§ Dataset content:
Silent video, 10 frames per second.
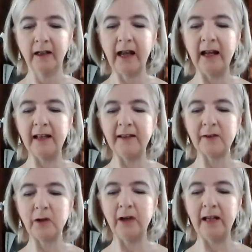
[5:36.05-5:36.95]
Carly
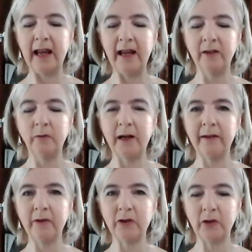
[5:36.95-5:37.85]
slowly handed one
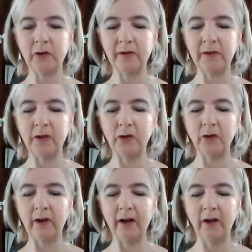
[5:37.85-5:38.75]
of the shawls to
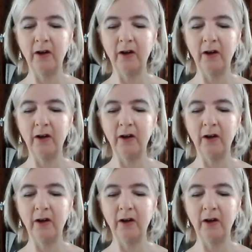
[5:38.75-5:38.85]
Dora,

* * *

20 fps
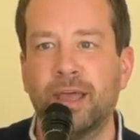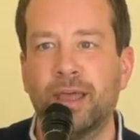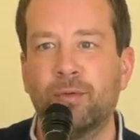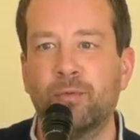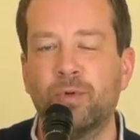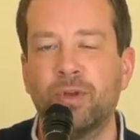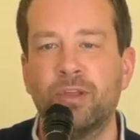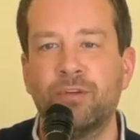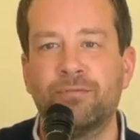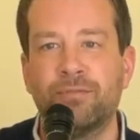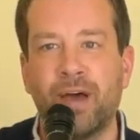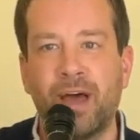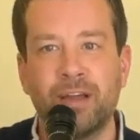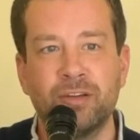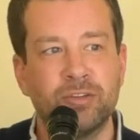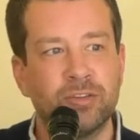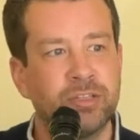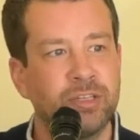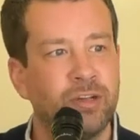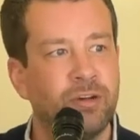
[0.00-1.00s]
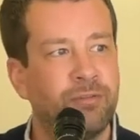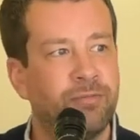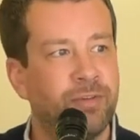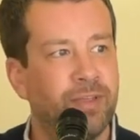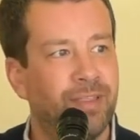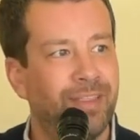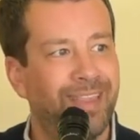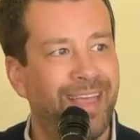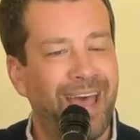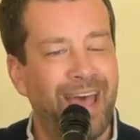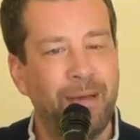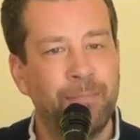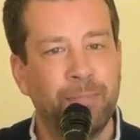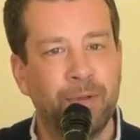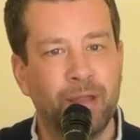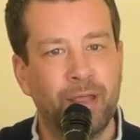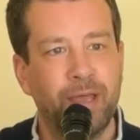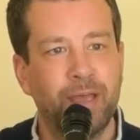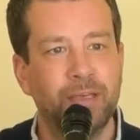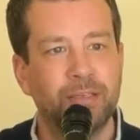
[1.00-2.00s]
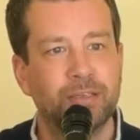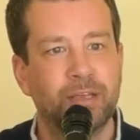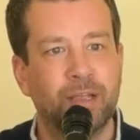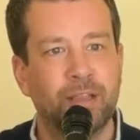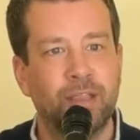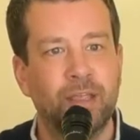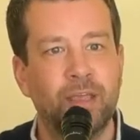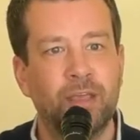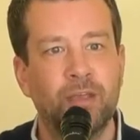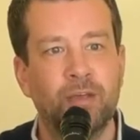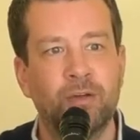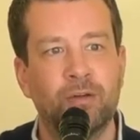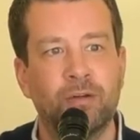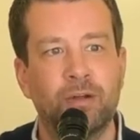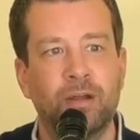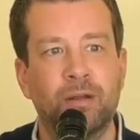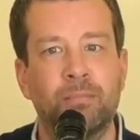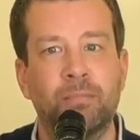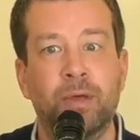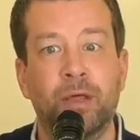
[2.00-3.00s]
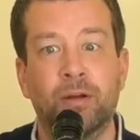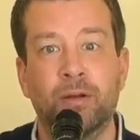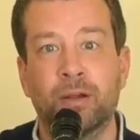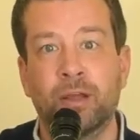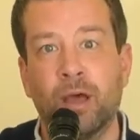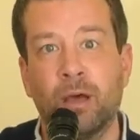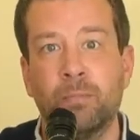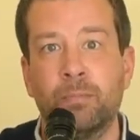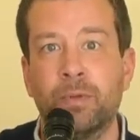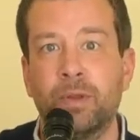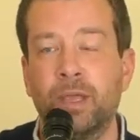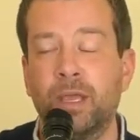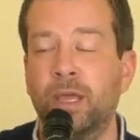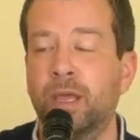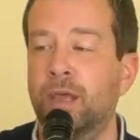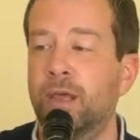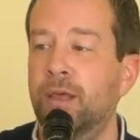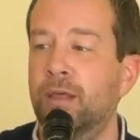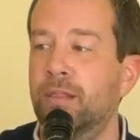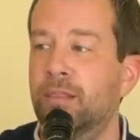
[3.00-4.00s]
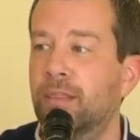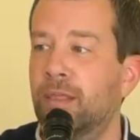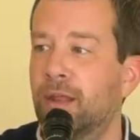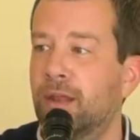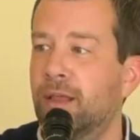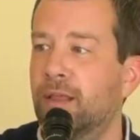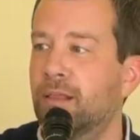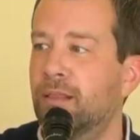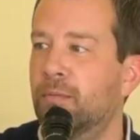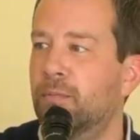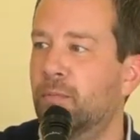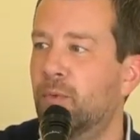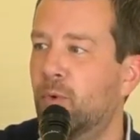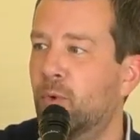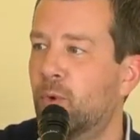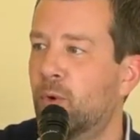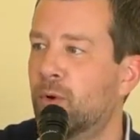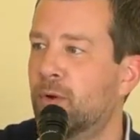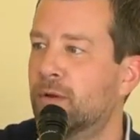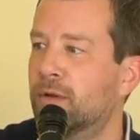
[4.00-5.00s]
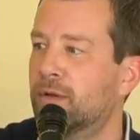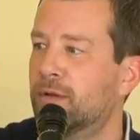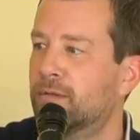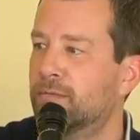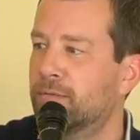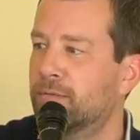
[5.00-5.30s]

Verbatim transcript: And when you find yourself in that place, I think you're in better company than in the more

---

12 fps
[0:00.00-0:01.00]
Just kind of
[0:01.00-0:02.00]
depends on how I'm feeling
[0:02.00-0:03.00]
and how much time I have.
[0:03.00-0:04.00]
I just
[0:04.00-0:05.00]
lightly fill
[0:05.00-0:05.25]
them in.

§ Exercise brief:
From the material above, give again exactly the lines from the one that contains "[2.00-3.00s]" through the one that contains "Verbatim transcript: And", and leave out the pictures.

§ Output below:
[2.00-3.00s]
[3.00-4.00s]
[4.00-5.00s]
[5.00-5.30s]

Verbatim transcript: And when you find yourself in that place, I think you're in better company than in the more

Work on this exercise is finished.